Il direttivo dell'Eurotower ha lasciato invariati i tassi d'interesse allo 0,15%.

I nuovi prestiti a lungo termine messi in campo dalla Banca centrale europea nell'ambito della sua politica monetaria accomodante, i cosiddetti Ltro, sono sì destinati alle banche ma finalizzati al credito per famiglie e imprese e a questo condizionati.

Gli Ltro potrebbero ammontare a 1.000 miliardi di euro secondo quanto ha spiegato Mario Draghi, presidente della Bce nella conferenza stampa di ieri dopo il direttivo dell'Eurotower che ha lasciato invariati i tassi d'interesse.

Il governatore Draghi ha detto che la Bce con queste e le altre misure predisposte è:

determinata nell'ancorare fermamente le aspettative di inflazione di medio e lungo termine agli obiettivi"

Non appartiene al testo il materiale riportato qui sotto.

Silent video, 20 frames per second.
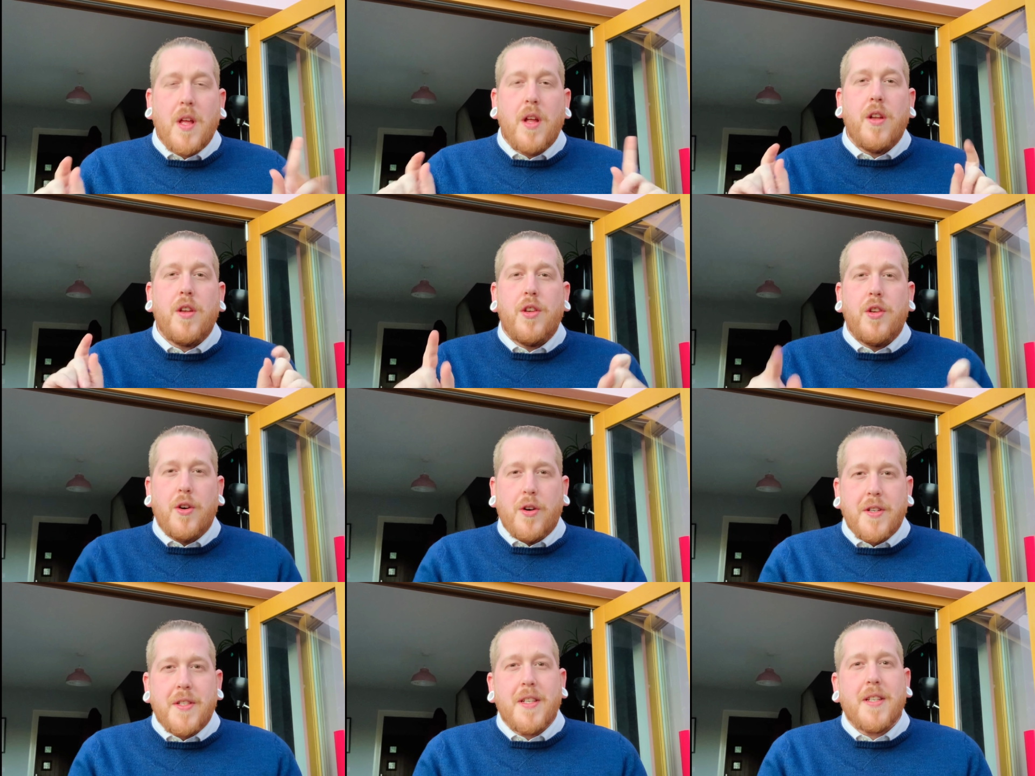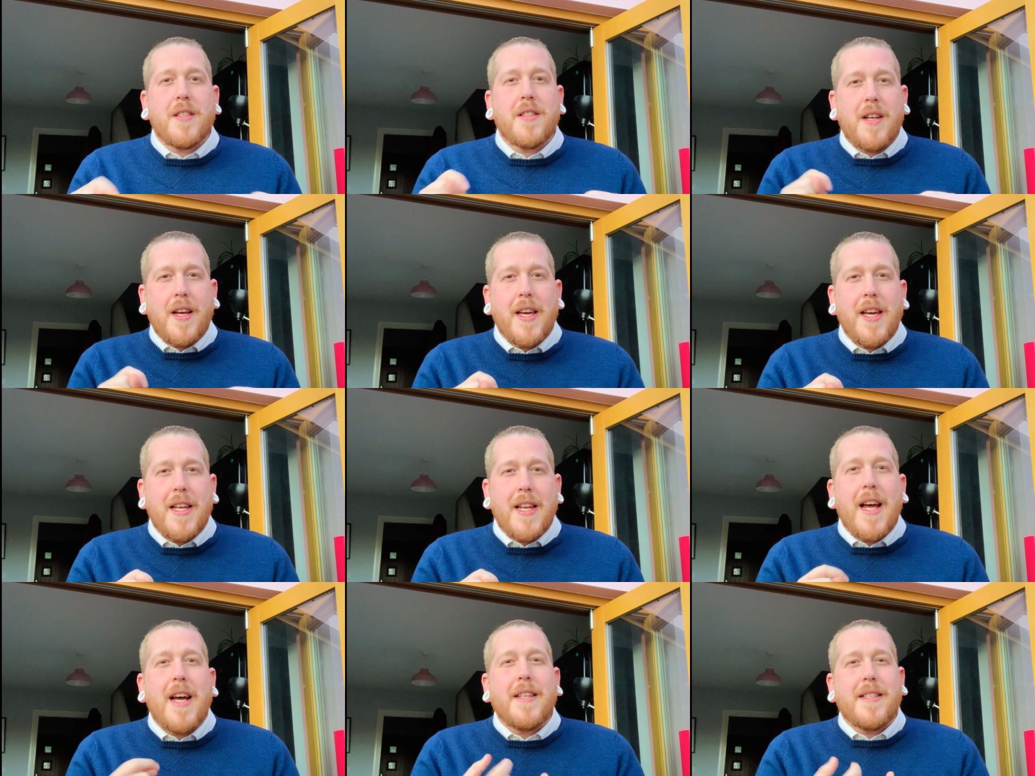not as
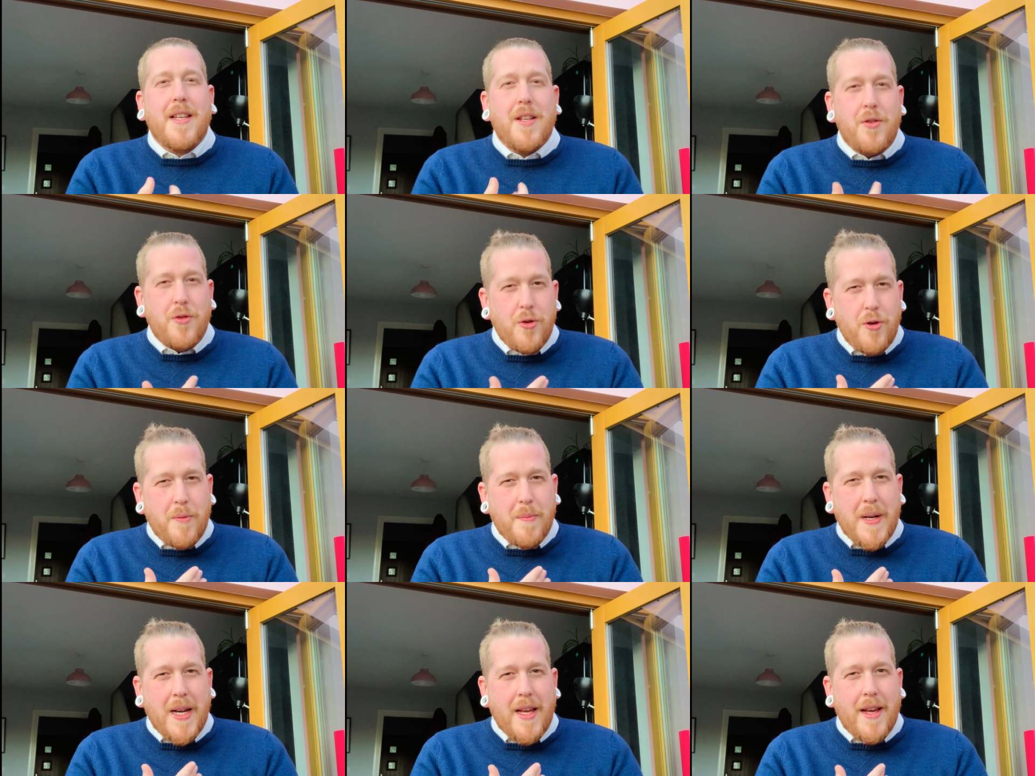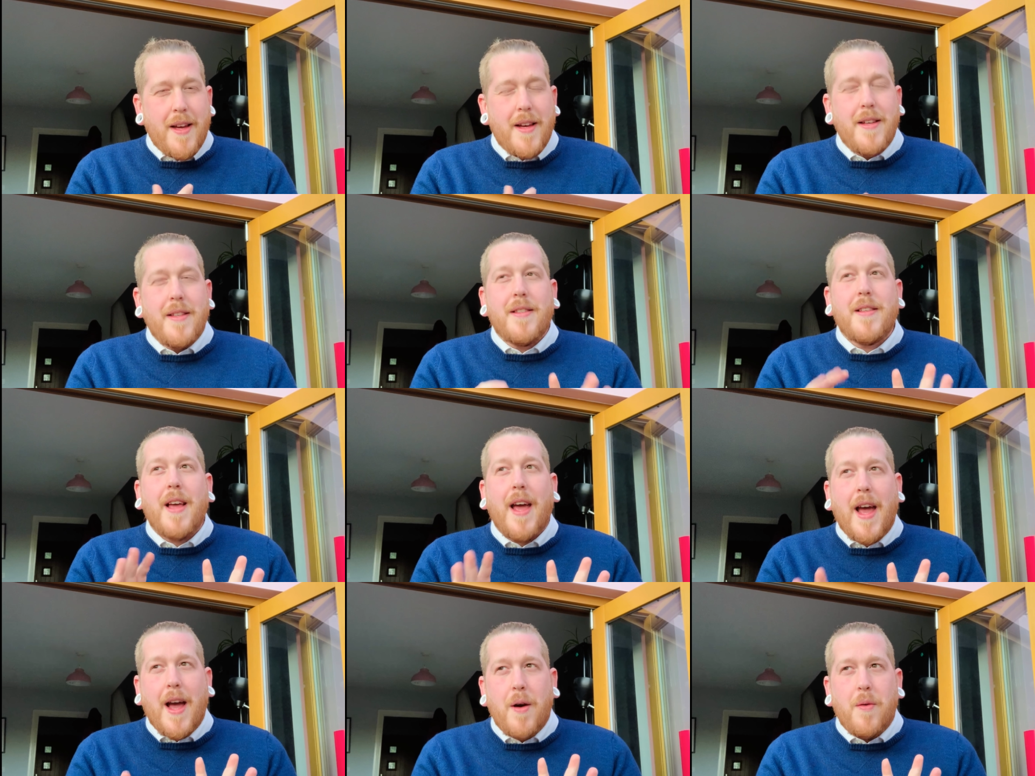exciting as it normally is.
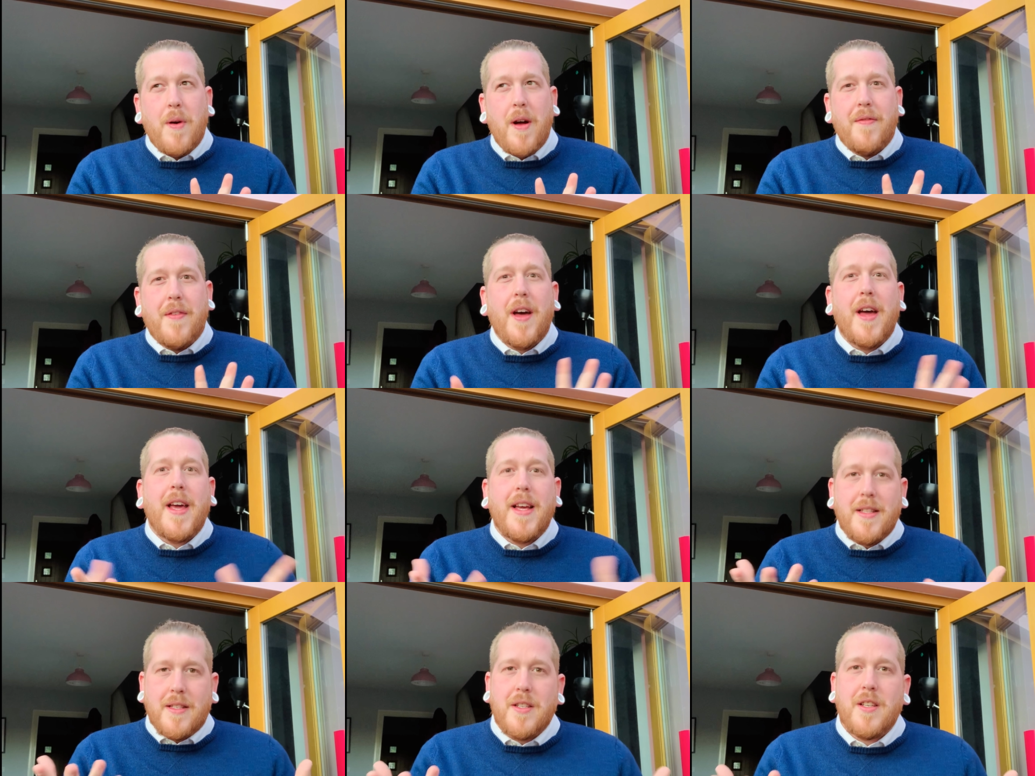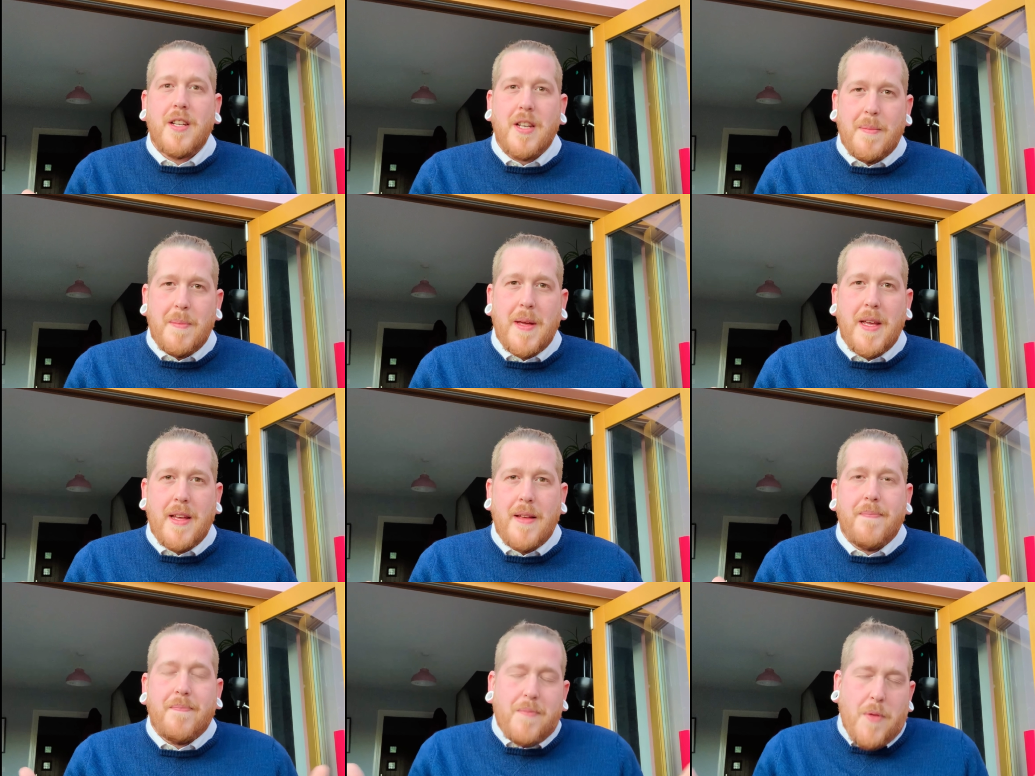However, it's going to
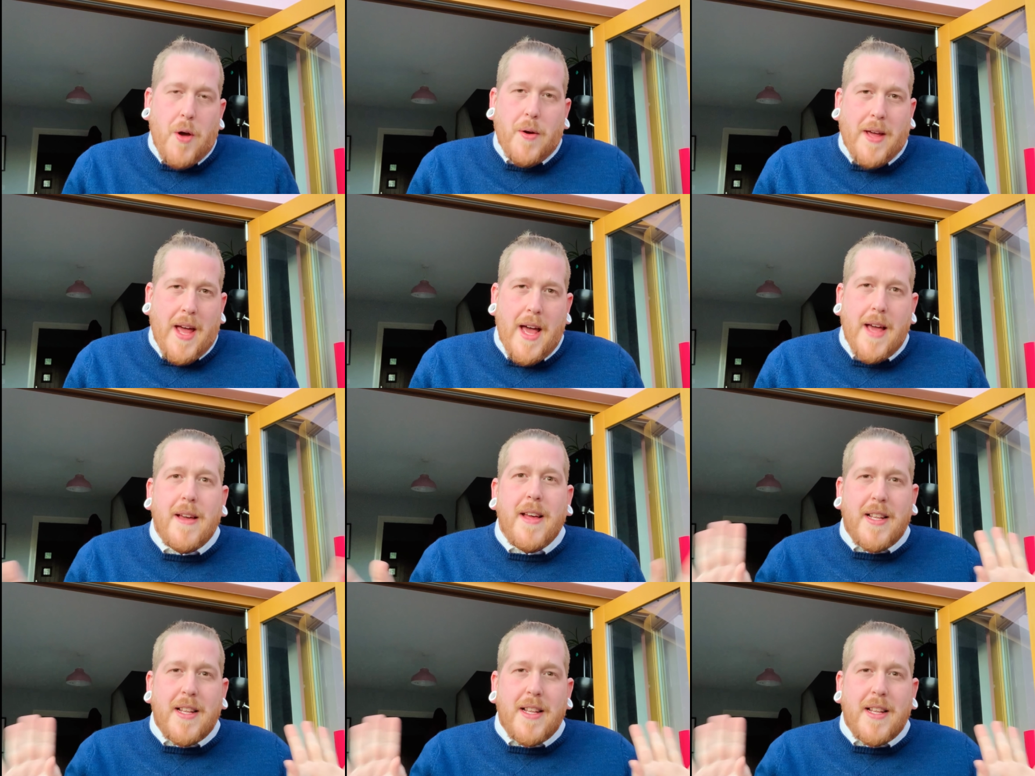be okay.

Secondo Draghi il tasso di inflazione dell'eurozona dovrebbe tornare a crescere gradualmente verso l'obiettivo del 2% a partire dal 2015. L'economia di Eurolandia, ha aggiunto Draghi, oltre alla bassa inflazione continua a essere caratterizzata da una ripresa moderata, e una limitata espansione monetaria e creditizia.

Ci sono dei segnali di miglioramento ma la disoccupazione resta alta e la capacità inutilizzata è "ingente" con gli annessi rischi al ribasso per la crescita legati alle mancate riforme strutturali:

"Ulteriori rischi al ribasso sono legati all'insufficienza di riforme strutturali nell'area euro e alla domanda interna più debole del previsto"

ha concluso Draghi.

Dopo che la Bce ha lasciato i tassi al minimo storico dello 0,15% le borse europee ieri hanno chiuso positive anche in scia ai dati sull'occupazione negli Stati Uniti: a giugno sono 228mila i nuovi occupati, più delle attese ferme a 212mila unità.